══ SOURCE INFORMATION ══
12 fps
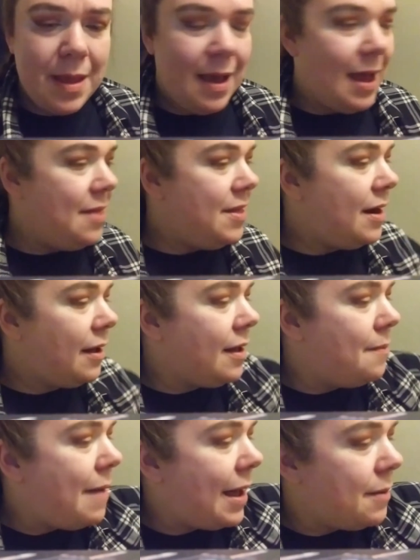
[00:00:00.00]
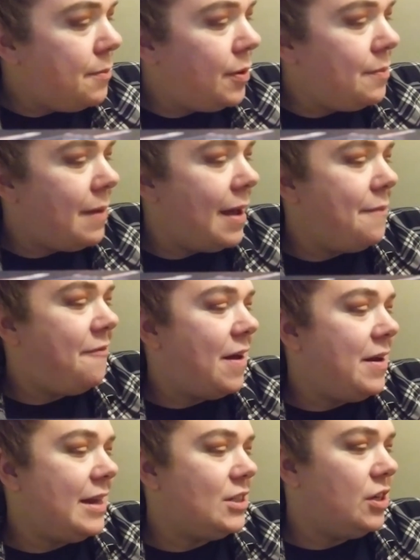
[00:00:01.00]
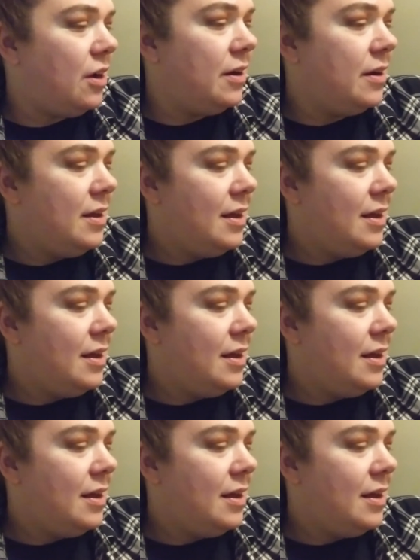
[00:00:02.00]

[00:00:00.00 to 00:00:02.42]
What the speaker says: and then I'll come back and put my foundation on.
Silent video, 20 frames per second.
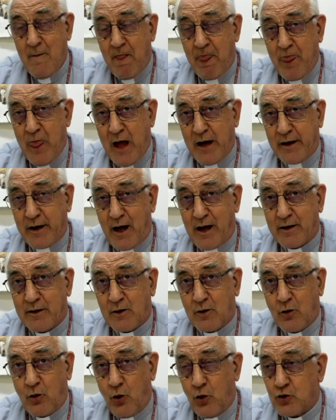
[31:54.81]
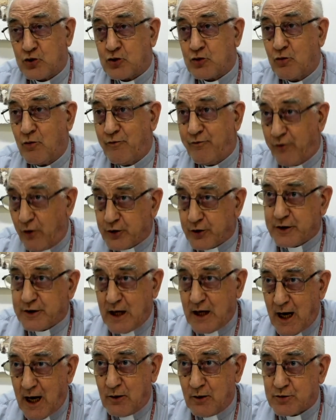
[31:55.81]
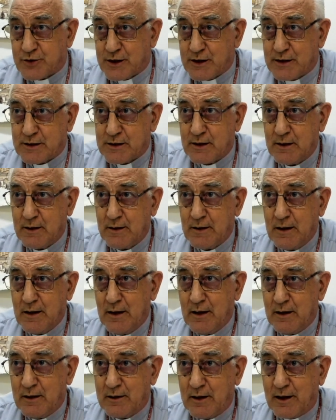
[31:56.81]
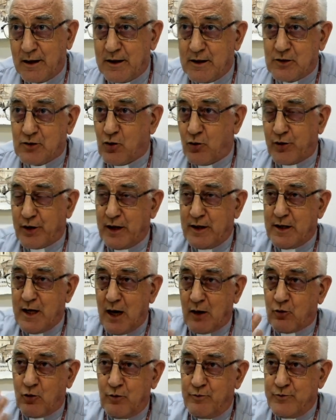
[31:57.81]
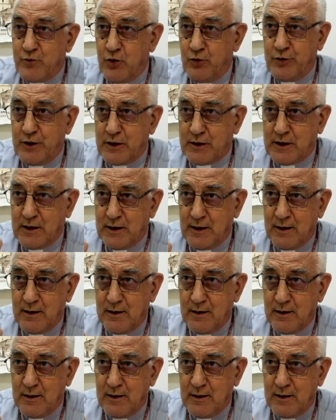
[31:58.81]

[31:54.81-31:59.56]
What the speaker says: there are close to 40 houses. There is already a community.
═══
- [PROBLEM DETAILS] Omit the pictures and output all of the other material exactly.

- [RESULT FOR THIS EXERCISE]
12 fps
[00:00:00.00]
[00:00:01.00]
[00:00:02.00]

[00:00:00.00 to 00:00:02.42]
What the speaker says: and then I'll come back and put my foundation on.
Silent video, 20 frames per second.
[31:54.81]
[31:55.81]
[31:56.81]
[31:57.81]
[31:58.81]

[31:54.81-31:59.56]
What the speaker says: there are close to 40 houses. There is already a community.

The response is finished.